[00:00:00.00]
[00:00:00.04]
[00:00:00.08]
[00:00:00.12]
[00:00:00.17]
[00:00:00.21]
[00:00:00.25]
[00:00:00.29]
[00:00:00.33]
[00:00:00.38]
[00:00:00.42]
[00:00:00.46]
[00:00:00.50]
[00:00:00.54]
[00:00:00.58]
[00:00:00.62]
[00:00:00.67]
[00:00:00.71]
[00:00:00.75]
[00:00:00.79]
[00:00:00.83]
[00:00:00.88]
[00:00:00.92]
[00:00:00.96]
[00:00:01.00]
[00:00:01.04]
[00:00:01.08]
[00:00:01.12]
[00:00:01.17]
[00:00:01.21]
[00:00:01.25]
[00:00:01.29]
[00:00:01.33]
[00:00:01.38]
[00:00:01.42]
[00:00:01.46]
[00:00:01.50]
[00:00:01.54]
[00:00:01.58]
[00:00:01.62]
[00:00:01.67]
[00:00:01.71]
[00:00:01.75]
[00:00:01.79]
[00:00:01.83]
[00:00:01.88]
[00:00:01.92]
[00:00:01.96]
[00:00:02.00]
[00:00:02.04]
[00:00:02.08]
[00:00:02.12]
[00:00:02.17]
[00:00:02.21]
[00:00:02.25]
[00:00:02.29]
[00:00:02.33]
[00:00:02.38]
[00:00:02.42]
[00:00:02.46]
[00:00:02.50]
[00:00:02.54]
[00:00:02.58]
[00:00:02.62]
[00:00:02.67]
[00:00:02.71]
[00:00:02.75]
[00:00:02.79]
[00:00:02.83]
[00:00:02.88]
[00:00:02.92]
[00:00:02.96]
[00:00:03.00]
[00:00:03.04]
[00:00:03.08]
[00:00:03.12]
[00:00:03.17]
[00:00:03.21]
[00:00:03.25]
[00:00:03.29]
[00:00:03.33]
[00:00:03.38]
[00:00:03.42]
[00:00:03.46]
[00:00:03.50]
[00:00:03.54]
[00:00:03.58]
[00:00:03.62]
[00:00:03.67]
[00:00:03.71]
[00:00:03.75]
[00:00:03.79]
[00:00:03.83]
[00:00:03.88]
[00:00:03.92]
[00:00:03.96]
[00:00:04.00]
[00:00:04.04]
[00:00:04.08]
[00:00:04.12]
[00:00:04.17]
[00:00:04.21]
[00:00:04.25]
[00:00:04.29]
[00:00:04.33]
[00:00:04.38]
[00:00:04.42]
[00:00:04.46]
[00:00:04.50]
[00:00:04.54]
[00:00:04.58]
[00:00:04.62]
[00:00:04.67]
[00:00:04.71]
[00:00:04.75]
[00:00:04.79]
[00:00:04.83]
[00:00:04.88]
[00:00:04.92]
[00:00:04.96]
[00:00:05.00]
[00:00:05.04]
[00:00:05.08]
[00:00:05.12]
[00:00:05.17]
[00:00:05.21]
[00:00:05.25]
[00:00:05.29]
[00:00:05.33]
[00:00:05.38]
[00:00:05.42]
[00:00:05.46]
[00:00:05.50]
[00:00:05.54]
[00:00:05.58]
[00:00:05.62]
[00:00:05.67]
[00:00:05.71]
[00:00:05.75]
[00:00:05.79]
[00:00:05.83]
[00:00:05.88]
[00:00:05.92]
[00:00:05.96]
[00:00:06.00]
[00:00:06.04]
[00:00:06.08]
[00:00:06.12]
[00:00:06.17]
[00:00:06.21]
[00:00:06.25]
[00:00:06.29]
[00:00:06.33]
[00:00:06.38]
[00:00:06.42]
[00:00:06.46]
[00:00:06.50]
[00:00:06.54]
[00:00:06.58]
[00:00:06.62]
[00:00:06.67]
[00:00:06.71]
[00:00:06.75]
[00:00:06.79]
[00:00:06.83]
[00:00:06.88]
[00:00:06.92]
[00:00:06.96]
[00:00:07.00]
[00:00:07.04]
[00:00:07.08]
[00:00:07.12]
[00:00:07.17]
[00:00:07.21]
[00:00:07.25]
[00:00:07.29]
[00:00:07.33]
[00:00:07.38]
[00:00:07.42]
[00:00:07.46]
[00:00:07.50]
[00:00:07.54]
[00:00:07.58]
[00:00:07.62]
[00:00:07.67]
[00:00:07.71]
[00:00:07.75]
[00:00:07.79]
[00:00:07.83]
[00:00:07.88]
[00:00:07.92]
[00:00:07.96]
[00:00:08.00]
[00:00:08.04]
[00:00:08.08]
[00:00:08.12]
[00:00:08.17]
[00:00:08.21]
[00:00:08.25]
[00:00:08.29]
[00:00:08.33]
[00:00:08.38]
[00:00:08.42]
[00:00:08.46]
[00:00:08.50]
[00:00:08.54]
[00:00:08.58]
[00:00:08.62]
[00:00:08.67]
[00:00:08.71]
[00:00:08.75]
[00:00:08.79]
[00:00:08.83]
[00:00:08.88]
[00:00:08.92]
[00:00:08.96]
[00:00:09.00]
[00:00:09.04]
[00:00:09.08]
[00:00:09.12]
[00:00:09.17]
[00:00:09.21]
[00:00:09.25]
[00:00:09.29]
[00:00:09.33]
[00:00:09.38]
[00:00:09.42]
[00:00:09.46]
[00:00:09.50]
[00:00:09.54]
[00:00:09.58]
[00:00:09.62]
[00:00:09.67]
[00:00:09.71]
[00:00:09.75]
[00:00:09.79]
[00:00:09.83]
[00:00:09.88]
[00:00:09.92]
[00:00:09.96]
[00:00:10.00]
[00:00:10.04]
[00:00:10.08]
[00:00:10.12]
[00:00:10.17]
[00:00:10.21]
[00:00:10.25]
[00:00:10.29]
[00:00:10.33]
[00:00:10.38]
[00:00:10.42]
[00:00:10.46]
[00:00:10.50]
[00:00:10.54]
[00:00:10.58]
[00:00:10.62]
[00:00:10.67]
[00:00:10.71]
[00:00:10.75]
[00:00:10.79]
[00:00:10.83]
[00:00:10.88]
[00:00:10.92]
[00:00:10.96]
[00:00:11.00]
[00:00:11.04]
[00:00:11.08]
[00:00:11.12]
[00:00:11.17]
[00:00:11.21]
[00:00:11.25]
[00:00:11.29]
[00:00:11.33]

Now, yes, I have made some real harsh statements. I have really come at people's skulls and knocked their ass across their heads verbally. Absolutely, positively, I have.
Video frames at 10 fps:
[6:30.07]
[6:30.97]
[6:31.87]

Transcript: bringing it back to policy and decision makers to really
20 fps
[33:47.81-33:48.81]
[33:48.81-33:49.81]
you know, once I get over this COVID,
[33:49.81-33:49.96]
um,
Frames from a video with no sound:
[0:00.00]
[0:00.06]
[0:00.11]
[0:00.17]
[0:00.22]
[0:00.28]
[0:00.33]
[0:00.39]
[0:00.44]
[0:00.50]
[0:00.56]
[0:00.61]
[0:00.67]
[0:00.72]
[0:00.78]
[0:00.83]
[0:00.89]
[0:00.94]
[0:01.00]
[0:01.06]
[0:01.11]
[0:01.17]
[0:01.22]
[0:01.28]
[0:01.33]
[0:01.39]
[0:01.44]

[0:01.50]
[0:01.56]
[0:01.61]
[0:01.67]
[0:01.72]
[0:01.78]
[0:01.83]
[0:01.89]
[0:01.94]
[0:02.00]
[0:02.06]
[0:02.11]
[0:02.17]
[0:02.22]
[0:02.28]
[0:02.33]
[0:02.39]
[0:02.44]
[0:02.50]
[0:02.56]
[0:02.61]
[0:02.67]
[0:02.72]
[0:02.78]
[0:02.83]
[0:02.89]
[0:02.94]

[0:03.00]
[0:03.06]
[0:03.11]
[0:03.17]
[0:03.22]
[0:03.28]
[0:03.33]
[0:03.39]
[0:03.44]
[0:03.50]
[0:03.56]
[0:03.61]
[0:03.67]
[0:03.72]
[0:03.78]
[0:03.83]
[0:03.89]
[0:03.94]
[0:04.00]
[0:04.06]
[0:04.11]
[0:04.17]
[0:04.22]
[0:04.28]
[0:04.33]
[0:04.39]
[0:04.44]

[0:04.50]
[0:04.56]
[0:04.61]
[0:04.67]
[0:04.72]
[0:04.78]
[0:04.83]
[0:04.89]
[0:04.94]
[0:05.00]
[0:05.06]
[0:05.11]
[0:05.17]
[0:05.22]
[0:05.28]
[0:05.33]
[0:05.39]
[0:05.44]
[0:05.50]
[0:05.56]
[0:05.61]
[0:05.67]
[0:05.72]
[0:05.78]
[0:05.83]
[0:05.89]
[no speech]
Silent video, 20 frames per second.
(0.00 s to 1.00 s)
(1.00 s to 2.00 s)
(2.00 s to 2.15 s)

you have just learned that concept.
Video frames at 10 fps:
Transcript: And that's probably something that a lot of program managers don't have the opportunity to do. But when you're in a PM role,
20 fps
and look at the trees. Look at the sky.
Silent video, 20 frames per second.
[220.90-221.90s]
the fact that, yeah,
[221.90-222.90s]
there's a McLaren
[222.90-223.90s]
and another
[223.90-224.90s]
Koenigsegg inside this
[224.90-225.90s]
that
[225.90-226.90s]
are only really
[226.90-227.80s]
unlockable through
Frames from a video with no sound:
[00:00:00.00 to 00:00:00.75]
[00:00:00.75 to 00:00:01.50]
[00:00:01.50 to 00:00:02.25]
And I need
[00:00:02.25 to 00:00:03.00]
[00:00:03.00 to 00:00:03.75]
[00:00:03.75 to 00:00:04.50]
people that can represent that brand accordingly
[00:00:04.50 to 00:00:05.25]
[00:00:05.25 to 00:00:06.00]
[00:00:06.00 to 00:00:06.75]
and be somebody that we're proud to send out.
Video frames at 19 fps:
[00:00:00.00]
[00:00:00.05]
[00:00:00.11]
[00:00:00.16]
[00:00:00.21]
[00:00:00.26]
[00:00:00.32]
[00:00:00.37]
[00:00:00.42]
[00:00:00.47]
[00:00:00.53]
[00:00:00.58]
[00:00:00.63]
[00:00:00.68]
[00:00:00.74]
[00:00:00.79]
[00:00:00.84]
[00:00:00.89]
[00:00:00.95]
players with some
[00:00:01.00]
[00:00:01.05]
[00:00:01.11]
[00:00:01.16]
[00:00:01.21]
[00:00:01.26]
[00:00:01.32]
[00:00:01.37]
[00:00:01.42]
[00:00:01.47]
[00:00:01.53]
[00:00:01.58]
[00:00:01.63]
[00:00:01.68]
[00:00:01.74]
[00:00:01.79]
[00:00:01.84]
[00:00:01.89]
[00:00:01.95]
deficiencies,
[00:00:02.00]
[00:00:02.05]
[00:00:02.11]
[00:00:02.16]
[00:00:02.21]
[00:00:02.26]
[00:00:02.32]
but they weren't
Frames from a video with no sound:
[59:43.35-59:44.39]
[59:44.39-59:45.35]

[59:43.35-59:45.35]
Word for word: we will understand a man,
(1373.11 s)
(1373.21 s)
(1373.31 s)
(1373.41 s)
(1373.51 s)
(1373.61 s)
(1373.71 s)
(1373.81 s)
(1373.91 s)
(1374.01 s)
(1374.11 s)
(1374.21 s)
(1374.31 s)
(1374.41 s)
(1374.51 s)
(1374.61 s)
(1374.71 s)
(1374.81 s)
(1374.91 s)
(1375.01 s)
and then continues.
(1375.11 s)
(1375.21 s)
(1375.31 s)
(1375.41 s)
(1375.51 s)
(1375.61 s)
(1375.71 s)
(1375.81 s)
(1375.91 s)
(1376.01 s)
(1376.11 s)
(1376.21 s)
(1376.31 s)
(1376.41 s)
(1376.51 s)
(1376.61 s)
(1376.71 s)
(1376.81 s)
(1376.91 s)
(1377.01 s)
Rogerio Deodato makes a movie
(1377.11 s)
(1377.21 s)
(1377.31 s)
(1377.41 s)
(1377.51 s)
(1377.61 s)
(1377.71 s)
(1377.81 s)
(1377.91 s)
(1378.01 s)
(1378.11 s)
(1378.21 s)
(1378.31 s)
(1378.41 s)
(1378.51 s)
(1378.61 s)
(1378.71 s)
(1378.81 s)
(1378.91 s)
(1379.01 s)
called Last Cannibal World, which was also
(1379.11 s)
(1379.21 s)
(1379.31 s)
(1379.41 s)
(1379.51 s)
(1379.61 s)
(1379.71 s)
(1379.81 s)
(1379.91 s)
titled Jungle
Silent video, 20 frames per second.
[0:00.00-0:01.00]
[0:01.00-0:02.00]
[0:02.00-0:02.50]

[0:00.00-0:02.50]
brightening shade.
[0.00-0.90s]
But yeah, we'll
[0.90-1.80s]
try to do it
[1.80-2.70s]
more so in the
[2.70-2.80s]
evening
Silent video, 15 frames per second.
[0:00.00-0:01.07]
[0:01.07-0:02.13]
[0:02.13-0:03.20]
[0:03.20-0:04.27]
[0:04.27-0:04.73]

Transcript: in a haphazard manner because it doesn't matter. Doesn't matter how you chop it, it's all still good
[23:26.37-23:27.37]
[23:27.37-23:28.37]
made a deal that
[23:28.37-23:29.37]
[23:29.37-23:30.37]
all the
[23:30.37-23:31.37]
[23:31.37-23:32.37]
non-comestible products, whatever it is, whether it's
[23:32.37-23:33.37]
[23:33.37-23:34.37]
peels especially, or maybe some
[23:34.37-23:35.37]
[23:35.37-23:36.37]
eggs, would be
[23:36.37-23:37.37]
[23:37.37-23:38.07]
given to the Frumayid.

■ ■ ■ ■ ■

**Exercise instructions:**
Your answer must be the line with "[23:32.37-23:33.37]" and all lines after it through the final line of the entries, copied exactly and with nothing added.

**Result of the exercise:**
[23:32.37-23:33.37]
[23:33.37-23:34.37]
peels especially, or maybe some
[23:34.37-23:35.37]
[23:35.37-23:36.37]
eggs, would be
[23:36.37-23:37.37]
[23:37.37-23:38.07]
given to the Frumayid.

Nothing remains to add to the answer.